Gallera contro Aria: «Mostrate grandi deficienze»

«Qualche errore su 1,3 milioni di eventi può capitare», ha aggiunto Gubian chiedendo ai consiglieri regionali di tenere conto della complessità dell'operazione. E ha detto che, qualche volta, le aziende ospedaliere ci hanno messo del loro, «indicando date di attivazioni e orari sbagliati». Per non dire dei codici d'avviamento postale talvolta dismessi a causa dei quali diverse persone sono state mandate a vaccinarsi molto lontano dalle proprie residenze.

Pare essere condivisa tra più soggetti la decisione di partire comunque con il sistema informatico di Aria nonostante la consapevolezza dei rischi e delle difficoltà tecniche della piattaforma. «Una valutazione dei rischi è stata fatta in Unità di crisi. Sono stati valutati i rischi e si è deciso di partire e in Unità di crisi c'eravamo anche noi», ha sottolineato Gubian rispondendo ad alcuni consiglieri regionali. «La compressione dei tempi - ha aggiunto - è sempre una difficoltà in più, però si è accettato la compressione dei tempi per riuscire a realizzare prima la campagna di vaccinazione».

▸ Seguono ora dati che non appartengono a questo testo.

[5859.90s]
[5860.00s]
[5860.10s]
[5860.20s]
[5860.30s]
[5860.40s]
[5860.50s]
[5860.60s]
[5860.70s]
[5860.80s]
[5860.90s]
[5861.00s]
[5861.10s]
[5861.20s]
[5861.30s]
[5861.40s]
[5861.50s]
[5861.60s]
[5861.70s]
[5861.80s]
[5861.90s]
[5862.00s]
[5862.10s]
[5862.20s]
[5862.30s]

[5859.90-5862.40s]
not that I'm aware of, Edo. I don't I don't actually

«Quanti soldi spesi per il fallimento?»

L'audizione non ha soddisfatto le opposizioni. «Fin dalla sua costituzione nel 2019, avevamo sostenuto che Aria fosse un concentrato di fallimenti pregressi in un unico soggetto. Ma quel che è accaduto è figlio anzitutto della colpevole mancanza di qualsiasi tipo di programmazione da parte di una giunta regionale che, ancora una volta, per discolparsi scarica sui tecnici le responsabilità degli errori compiuti», ha commentato Michele Usuelli di +Europa/Radicali: «Ho chiesto all'organismo regionale anticorruzione di acquisire la relazione scritta di Gubian, un documento che conterrebbe la notizia che chi scelse il portale Aria, cioè Fontana, Bertolaso e/o Moratti, fosse a conoscenza della sua inadeguatezza».

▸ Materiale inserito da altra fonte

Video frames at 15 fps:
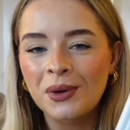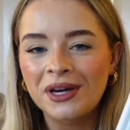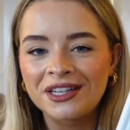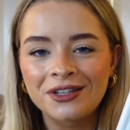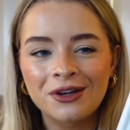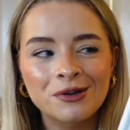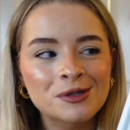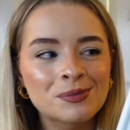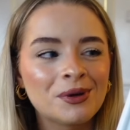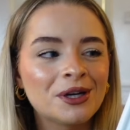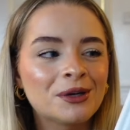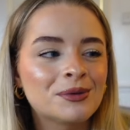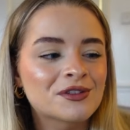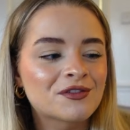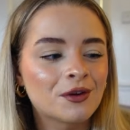wedding notes
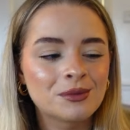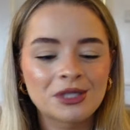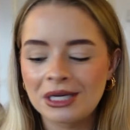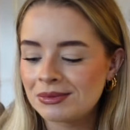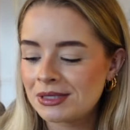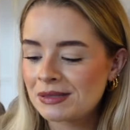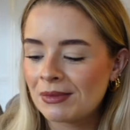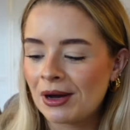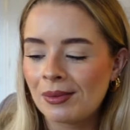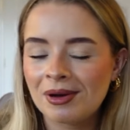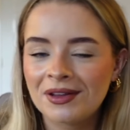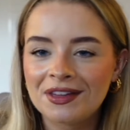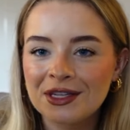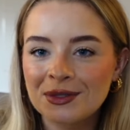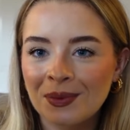book was from James's mum,
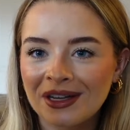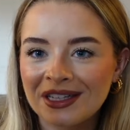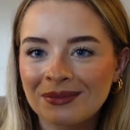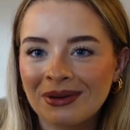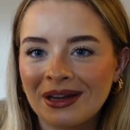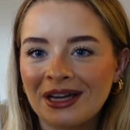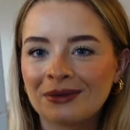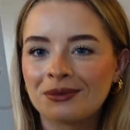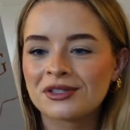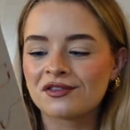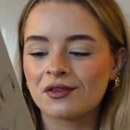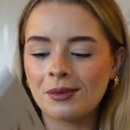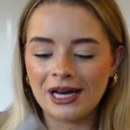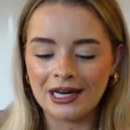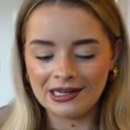and this wedding planner was
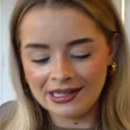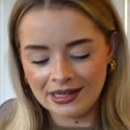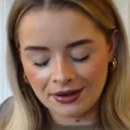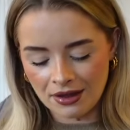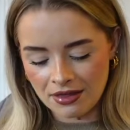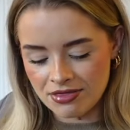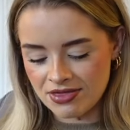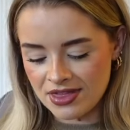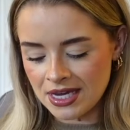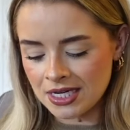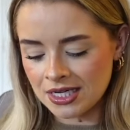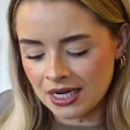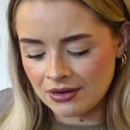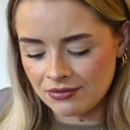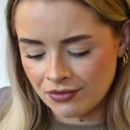from Ellie, and I
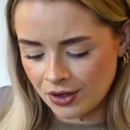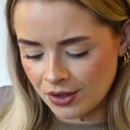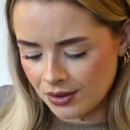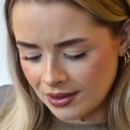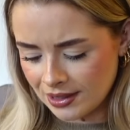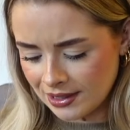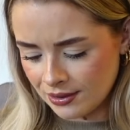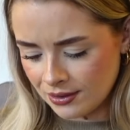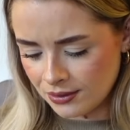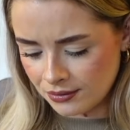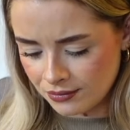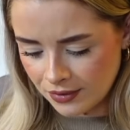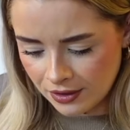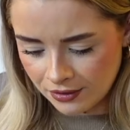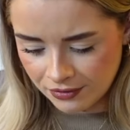think I wrote a
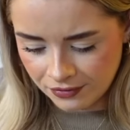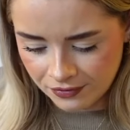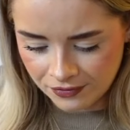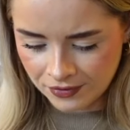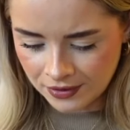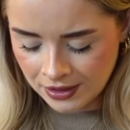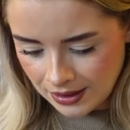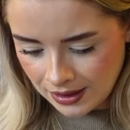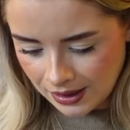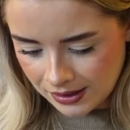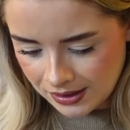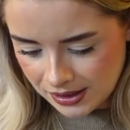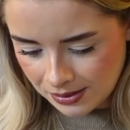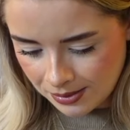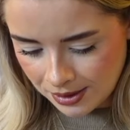little rough
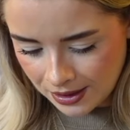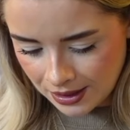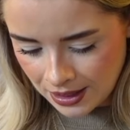estimate in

«Una commissione poco utile - ha aggiunto Niccolò Carretta di Azione - nella quale chiunque si sarebbe aspettato delle scuse dopo i servizi non resi e i disagi creati in queste settimane. Al posto di un’ammissione di responsabilità ho sentito solo una lista di scuse e motivazioni, ma nessuna risposta puntuale, precisa e utile per capire quel che è successo. Sono convinto che il problema sia molto più profondo all’interno della società e su tutti i livelli, a partire dalle eredità di Arca e soprattutto Lombardia Informatica. Quanti soldi sono stati effettivamente spesi? Perché ci si è rivolti a tre fornitori diversi quando Aria dovrebbe fungere da software house? I dirigenti e i dipendenti di ARIA prenderanno anche nel 2020 i premi di produzione che hanno preso nel 2019 con percentuali di raggiungimento obiettivi altissime?».

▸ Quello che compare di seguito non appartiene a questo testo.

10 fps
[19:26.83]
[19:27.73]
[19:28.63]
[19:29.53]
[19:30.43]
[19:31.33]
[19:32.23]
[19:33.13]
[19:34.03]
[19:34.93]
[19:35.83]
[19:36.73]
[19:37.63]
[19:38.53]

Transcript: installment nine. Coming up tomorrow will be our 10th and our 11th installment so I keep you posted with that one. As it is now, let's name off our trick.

«Abbiamo tolto un pezzo di velo rispetto a quel che è accaduto davvero, ci sarà da lavorarci ancora nella speranza che adesso si sistemino delle cose che evidentemente non hanno funzionato», la reazione di Fabio Pizzul, capogruppo del Partito democratico. «È stato detto tra le righe che, per partire a tutti i costi a febbraio, sono stati accettati enormi rischi che i tecnici sono riusciti a gestire fino a un certo punto e sapevano che sarebbe andata così. Abbiamo ascoltato l'amministratore unico di una società che è sotto pressione, fatta oggetto di forzature evidenti da parte dell'amministrazione regionale e che sta tentando di tenere insieme le cose», ha concluso Pizzul.

Gubian e il sistema adottato da Aria: una storia veneta

Conoscendo la storia professionale di Gubian, sarebbe stato difficile aspettarsi che, in commissione Bilancio, non difendesse il software Siavr, quello usato da Aria per i vaccini Covid. Gubian, infatti, ingegnere di formazione, quand'era a capo dei servizi informativi di Regione Veneto, nel 2016 cedette Siavr all'Agenzia per l'Italia digitale in modo che potesse essere utilizzato da altre Regioni italiane, dopo averlo dotato di un modulo specifico per la prenotazione di prestazioni. 

Nel 2020 il Siavr fu adattato in Veneto per monitorare i contagi da Covid: un sistema molto elogiato in tutta Italia tanto da parlare di "modello Veneto". E nel mese di agosto del 2020 Gubian arrivò ad Aria come nuovo direttore generale in sostituzione di Filippo Bongiovanni, che era stato coinvolto nella vicenda dell'acquisto dei camici dall'azienda del cognato di Attilio Fontana.